Las puertas infinitas
En Las diez puertas (blatt & ríos), Elvio Gandolfo lleva al lector con libertad absoluta a través de diez textos difíciles de clasificar
FLAVIO LO PRESTI

Las diez puertas tiene algo de sorpresa paradójica: sereno, como el efecto de un boxeador sin punch pero con una fina capacidad de demoler a los rivales, el libro va creciendo montado sobre el saber de narrador de Gandolfo (ganado en más de cinco décadas de ejercicio) y a pesar de un comienzo errático (un cuento-chiste inspirado en un título de Charly García sobre un accidente de salud que condena al protagonista a arrastrarse “del baño al living”) termina dejando en el lector la sensación de que ha asistido a un par de lecciones.
La primera, la de desarmar casi cualquier preceptiva de las formas breves. Gandolfo (que lo ha leído todo y que es casi una coctelera de influencias que van de Hebe Uhart a Ballard pasando por Bruno Schulz y agregando cualquier nombre posible) no persigue casi ninguna de las soluciones formales que asociamos a un texto que se extiende entre las cinco y las veinte páginas, sino que asistido por un estilo personalísimo, preciso, por momentos omniexplicativo, parece ejercer una cualidad angélica e inhallable: hace lo que se le canta. Es extraño el modo en que los escritores, que se dedican a una tarea muy poco vigilada e incluso atendida, casi completamente solitaria, no se den cuenta de la libertad de que pueden gozar (la idea no es mía): en Las diez puertas, Gandolfo funciona como contraejemplo de esas constricciones.

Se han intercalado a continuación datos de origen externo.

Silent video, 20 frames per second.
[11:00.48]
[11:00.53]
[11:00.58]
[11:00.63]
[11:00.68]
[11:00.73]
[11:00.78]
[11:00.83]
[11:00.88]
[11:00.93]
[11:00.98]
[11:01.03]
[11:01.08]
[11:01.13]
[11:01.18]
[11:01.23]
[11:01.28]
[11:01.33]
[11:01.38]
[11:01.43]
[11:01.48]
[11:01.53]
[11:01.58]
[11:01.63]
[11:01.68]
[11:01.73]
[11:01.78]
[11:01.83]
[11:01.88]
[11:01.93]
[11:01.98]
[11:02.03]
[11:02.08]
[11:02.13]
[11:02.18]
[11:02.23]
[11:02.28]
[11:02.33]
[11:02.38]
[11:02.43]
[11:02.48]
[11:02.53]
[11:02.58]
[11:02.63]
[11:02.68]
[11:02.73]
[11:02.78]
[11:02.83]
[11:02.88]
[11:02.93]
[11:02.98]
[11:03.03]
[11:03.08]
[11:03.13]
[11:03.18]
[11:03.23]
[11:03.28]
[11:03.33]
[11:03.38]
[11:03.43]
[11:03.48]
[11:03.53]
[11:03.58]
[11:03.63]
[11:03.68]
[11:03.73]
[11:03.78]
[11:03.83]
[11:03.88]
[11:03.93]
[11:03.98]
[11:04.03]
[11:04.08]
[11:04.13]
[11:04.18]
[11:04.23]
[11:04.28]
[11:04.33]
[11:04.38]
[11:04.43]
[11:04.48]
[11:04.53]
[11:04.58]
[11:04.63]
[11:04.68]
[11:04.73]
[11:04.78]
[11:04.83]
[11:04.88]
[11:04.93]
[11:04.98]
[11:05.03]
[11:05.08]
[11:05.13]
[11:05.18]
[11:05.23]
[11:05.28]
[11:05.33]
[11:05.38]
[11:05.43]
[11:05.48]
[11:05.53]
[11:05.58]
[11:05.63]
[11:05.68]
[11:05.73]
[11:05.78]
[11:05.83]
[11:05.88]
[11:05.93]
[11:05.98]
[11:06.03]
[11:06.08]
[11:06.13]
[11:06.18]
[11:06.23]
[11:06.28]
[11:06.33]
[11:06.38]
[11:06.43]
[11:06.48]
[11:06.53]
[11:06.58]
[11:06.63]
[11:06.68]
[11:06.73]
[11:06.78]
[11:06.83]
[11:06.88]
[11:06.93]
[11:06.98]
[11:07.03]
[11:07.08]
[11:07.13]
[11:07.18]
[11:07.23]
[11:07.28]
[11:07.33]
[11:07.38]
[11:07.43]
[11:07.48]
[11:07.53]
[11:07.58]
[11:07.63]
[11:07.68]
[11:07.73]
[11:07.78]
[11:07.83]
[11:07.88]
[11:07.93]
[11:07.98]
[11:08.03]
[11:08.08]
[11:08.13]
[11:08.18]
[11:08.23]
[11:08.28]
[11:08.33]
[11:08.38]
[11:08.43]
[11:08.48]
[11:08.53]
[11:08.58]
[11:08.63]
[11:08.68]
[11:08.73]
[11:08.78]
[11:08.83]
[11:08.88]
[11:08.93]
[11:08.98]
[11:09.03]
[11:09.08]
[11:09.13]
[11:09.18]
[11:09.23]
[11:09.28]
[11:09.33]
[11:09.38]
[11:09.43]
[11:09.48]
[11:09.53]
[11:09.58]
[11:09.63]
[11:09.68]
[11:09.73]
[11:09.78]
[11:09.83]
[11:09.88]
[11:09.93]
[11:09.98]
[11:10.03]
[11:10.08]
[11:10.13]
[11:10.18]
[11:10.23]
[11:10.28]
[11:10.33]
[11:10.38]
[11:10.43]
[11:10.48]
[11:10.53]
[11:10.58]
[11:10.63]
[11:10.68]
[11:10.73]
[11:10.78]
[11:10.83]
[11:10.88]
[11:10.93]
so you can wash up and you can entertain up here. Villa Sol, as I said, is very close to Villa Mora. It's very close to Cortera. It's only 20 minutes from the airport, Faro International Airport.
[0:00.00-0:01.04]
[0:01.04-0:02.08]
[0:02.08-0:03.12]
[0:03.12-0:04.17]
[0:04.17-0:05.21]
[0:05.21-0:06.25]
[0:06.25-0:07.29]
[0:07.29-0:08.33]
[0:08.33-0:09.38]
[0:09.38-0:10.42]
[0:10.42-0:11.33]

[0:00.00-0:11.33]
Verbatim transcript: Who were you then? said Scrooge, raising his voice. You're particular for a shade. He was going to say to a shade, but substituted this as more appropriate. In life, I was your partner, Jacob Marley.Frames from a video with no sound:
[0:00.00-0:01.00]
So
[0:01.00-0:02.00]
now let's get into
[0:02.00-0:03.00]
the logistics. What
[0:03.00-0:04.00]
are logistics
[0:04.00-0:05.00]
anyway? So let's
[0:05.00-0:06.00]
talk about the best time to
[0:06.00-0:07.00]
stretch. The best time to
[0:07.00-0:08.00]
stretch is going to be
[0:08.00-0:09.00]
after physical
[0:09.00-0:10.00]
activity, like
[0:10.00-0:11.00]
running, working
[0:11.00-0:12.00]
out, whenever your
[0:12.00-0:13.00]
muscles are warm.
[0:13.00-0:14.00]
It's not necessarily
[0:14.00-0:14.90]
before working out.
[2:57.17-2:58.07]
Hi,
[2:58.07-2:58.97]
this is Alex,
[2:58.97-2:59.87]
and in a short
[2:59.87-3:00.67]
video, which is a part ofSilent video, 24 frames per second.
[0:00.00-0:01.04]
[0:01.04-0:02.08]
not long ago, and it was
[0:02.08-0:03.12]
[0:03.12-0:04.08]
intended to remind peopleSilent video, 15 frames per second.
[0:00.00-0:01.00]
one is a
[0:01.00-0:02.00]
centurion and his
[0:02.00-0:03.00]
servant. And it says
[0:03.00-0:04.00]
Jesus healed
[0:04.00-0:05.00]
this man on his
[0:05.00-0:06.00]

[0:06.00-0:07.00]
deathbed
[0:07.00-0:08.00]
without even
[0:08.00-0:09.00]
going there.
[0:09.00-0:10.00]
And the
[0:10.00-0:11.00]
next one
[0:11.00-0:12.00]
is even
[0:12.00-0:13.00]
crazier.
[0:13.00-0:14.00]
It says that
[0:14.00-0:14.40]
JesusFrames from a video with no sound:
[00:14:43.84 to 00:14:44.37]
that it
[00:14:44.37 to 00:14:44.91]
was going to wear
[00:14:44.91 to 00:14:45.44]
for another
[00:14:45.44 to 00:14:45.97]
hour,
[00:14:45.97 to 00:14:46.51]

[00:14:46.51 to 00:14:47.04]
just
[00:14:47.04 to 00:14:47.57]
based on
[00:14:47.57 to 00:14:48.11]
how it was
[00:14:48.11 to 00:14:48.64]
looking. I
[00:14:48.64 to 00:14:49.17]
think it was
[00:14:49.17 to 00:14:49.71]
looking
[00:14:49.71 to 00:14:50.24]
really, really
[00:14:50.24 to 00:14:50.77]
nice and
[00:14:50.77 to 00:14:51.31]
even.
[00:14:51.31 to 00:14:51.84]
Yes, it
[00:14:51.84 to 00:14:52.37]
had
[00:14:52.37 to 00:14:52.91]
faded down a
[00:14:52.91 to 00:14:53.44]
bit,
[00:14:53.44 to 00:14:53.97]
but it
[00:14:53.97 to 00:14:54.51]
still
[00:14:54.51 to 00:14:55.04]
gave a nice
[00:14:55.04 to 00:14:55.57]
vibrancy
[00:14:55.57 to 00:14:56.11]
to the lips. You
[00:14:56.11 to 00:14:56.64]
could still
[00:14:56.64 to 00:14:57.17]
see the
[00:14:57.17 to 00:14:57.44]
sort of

Así, algunos textos pueden ser esquirlas de un gran cataclismo (una guerra nuclear vista a través de la desintegración de Uruguay, y enfocada a través del drama de una mujer-médica que trata de resucitar a un padre asesinado; la destrucción de la Argentina que conocemos vista a través de la vida de un adolescente surfer en un Paraná liberado y reprimitivizado), o restos de relaciones (como en el dístico conformado por Silvia y el espacio y El tiempo y Torres) o la distinta entonación que asume una felación a lo largo de los años, o la recurrencia de un amor incumplido, o lo que ocurre en la morada de Dios, o la melancólica carta personalísima a una madre nonagenaria. Casi ninguno de esos textos parece apuntar al final conclusivo que es propio de las variantes más tradicionales del género, pero tampoco parecen descansar en la tensión asociada a un objeto escondido, o faltante, a esa suerte de histeria del narrador. De hecho, es difícil encontrar otra constante formal que no sea la plasticidad un poco abstracta de la lengua que Gandolfo ha sabido construir con el paso de los años.

La otra gran lección es un poco menos fácil de describir, y consiste en el valor y la inteligencia con que Gandolfo asume el trato con lo que en tiempos muy antiguos, los humanistas llamaban Grandes Temas. Los grandes temas de Las diez puertas son el paso del tiempo, la inevitabilidad de su linealidad, la muerte: Gandolfo los encara con una vasta paleta de recursos emocionales: la puñalada honesta y hermosa de Querida mamá (en donde parece ajustar cuentas con su madre después de haberle rendido a su padre ese homenaje extraordinario que es Filial); la suave ironía, no exenta de piedad y hasta de reserva, con que registra la lucha que Aline (protagonista y actriz de reparto en dos de estos cuentos) sostiene (mediante cacharros new agers) con el misterio del universo; hasta la presencia notable del amor como un sentimiento inevitable y paliativo, afectado por desencuentros y surgido de las relaciones entre los hombres, analizado a veces con ironía y a veces con ternura (como en el pasaje vibrante en que cuenta la primera vez en que alza a su nieto). Me doy cuenta de que esta reseña puede dar la impresión de estar frente a un libro total, que desborda el contenido posible de sus ciento cincuenta páginas, y es así: diez puertas son, quizás, infinitas puertas.